Selbst Dauernörgler Fernando Alonso, vom McLaren-Honda gebeutelt, kann sich der Euphorie nicht entziehen. "Diese Autos setzen durch die Kurvengeschwindigkeiten so viel Adrenalin frei. Verglichen mit den letzten Jahren ist es ein richtiger Schritt vorwärts. Nicht nur für uns Fahrer, sondern auch für die Zuschauer. Die Leute auf der Tribüne und vor dem Fernseher sehen Spektakel und das ist positiv."

Der Spaß und die Freude am eigenen Sport sind zurück im Formel-1-Paddock. Auf und abseits der Strecke. Dass Alonso, nach seinem größten Wunsch befragt, für Einheitsmotoren plädierte, war eine Spitze gegen den anfälligen Honda-Antrieb. Dass Hamilton witzelte, Einheitstriebwerke sollten unter keinen Umständen von den Japanern kommen, komplettierte die neue Lockerheit.

Die Formel 1 steht vor einer großen Chance: Die Negativkommentare der letzten Jahre von Fahrern, Teamchefs und Bernie Ecclestone könnten bald vergessen sein.

Neueigentümer Liberty Media will die Marke wieder aufwerten, positivgestimmte Fahrer sind elementar. "Es werden die schnellsten Autos, die wir jemals gefahren sind", sagte Vettel: "Was und ein gutes Gefühl gibt, ist die Kurvengeschwindigkeit. Ich denke, sie wieder auf dem Level von vor zehn Jahren, wenn nicht sogar ein bisschen höher."
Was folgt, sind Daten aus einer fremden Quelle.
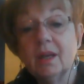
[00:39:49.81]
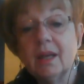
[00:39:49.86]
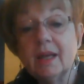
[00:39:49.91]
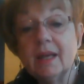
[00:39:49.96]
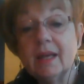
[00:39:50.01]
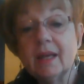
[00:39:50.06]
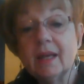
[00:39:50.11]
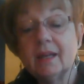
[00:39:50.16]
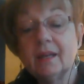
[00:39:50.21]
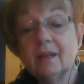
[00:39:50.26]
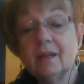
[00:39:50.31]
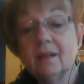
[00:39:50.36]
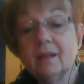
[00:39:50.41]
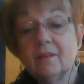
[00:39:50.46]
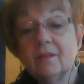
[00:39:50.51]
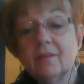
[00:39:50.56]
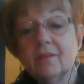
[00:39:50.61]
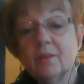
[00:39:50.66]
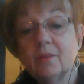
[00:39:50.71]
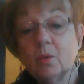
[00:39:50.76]
And
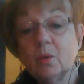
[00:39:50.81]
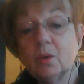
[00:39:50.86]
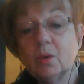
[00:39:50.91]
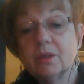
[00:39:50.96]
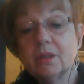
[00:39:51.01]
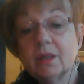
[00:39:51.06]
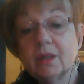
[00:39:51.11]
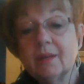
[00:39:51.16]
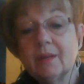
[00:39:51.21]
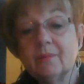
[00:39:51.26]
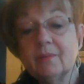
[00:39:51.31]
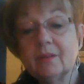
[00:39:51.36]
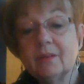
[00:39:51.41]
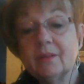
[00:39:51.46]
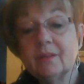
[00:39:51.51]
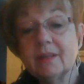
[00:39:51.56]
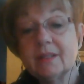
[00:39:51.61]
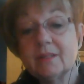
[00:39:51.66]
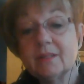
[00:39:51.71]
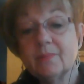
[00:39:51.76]
the more time that
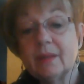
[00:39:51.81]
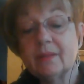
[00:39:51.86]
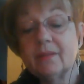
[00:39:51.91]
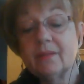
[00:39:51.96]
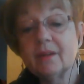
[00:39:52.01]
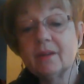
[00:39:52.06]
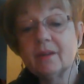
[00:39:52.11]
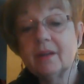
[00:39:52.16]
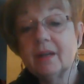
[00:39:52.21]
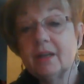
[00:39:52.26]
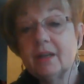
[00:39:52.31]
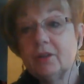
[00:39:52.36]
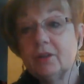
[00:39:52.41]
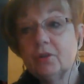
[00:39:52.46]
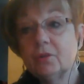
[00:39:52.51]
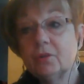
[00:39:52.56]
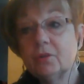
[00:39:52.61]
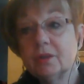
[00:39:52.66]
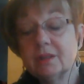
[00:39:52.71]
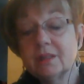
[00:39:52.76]
they spent there, and you
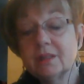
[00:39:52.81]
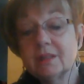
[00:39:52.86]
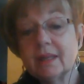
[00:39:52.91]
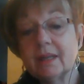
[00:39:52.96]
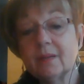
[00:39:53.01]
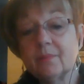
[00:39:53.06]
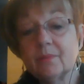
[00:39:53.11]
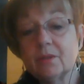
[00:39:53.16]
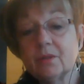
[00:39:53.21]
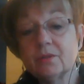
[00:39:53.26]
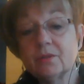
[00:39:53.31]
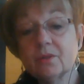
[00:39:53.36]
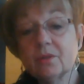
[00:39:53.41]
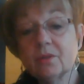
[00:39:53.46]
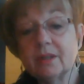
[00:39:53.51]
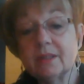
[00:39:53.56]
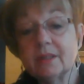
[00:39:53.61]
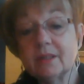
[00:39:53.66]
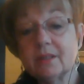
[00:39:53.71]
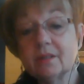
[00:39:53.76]
can set up those
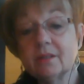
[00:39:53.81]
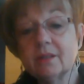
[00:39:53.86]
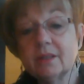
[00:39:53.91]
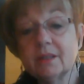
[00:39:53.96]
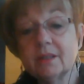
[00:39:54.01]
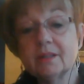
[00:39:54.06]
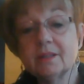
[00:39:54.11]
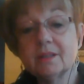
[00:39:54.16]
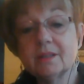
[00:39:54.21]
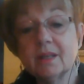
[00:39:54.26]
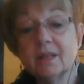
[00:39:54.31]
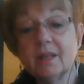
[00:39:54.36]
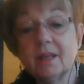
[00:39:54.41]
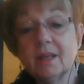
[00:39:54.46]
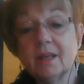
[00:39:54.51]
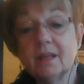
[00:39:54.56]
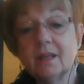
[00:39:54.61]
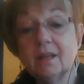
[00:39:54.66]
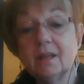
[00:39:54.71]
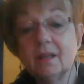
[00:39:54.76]
criteria
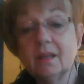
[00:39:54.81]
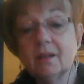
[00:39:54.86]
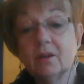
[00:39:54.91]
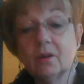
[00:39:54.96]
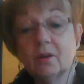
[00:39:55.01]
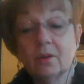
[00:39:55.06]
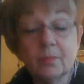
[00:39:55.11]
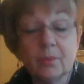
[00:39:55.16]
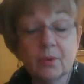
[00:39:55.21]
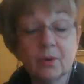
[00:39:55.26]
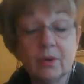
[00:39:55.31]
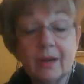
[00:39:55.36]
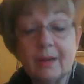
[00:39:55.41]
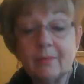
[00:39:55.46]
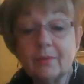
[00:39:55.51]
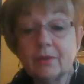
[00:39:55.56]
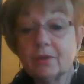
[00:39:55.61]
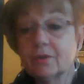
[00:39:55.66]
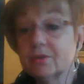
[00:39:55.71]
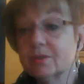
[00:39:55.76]
or
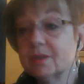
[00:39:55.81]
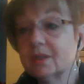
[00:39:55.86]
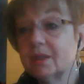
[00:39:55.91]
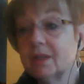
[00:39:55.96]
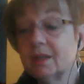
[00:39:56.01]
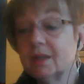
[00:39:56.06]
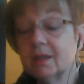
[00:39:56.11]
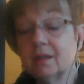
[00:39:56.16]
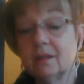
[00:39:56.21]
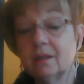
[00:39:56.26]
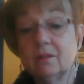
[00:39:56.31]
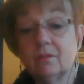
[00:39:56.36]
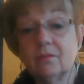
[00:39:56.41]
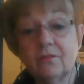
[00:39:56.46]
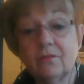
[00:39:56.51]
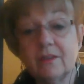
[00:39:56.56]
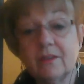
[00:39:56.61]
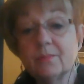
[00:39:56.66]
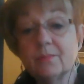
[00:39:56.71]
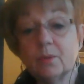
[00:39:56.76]
parameters in
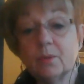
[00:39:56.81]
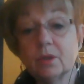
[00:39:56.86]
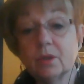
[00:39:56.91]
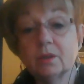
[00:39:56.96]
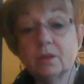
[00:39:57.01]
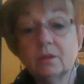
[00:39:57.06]
Facebook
Kommt es zum Dreikampf an der Spitze?

Noch wichtiger allerdings wird das Produkt auf der Strecke. Mercedes gegen Mercedes und 18 Verfolger ohne Chance will niemand sehen. Selbst Lewis Hamilton nicht: "Mehr Teams und Fahrer, die an der Spitze um Siege kämpfen, darum geht es im Rennsport."

Ein Team hat der dreifache Weltmeister dabei neben Ferrari auf der Rechnung: Red Bull. "Sie waren ziemlich weit hinten bei den Tests, zumindest verglichen mit Ferrari. Und ich habe kaum neue Teile bei ihnen gesehen, eigentlich gar keine. Ich gehe davon aus, dass sie hier etwas haben. Ich bin aufgeregt zu sehen, was sie mitbringen."

Drei Rennställe, die abwechselnd siegen? Nach der Mercedes-Dominanz der letzten Jahre wäre es ein Meilenstein für das Ansehen und das Interesse an der Formel 1.

Und wenn nicht? Hamilton plädierte dafür, die Abstände zwischen den grundlegenden Reglementrevolutionen zu verkürzen. "Drastische Änderungen peppen alles auf. Ich habe die Fans noch nie so aufgeregt vor der Saison erlebt wie dieses Jahr."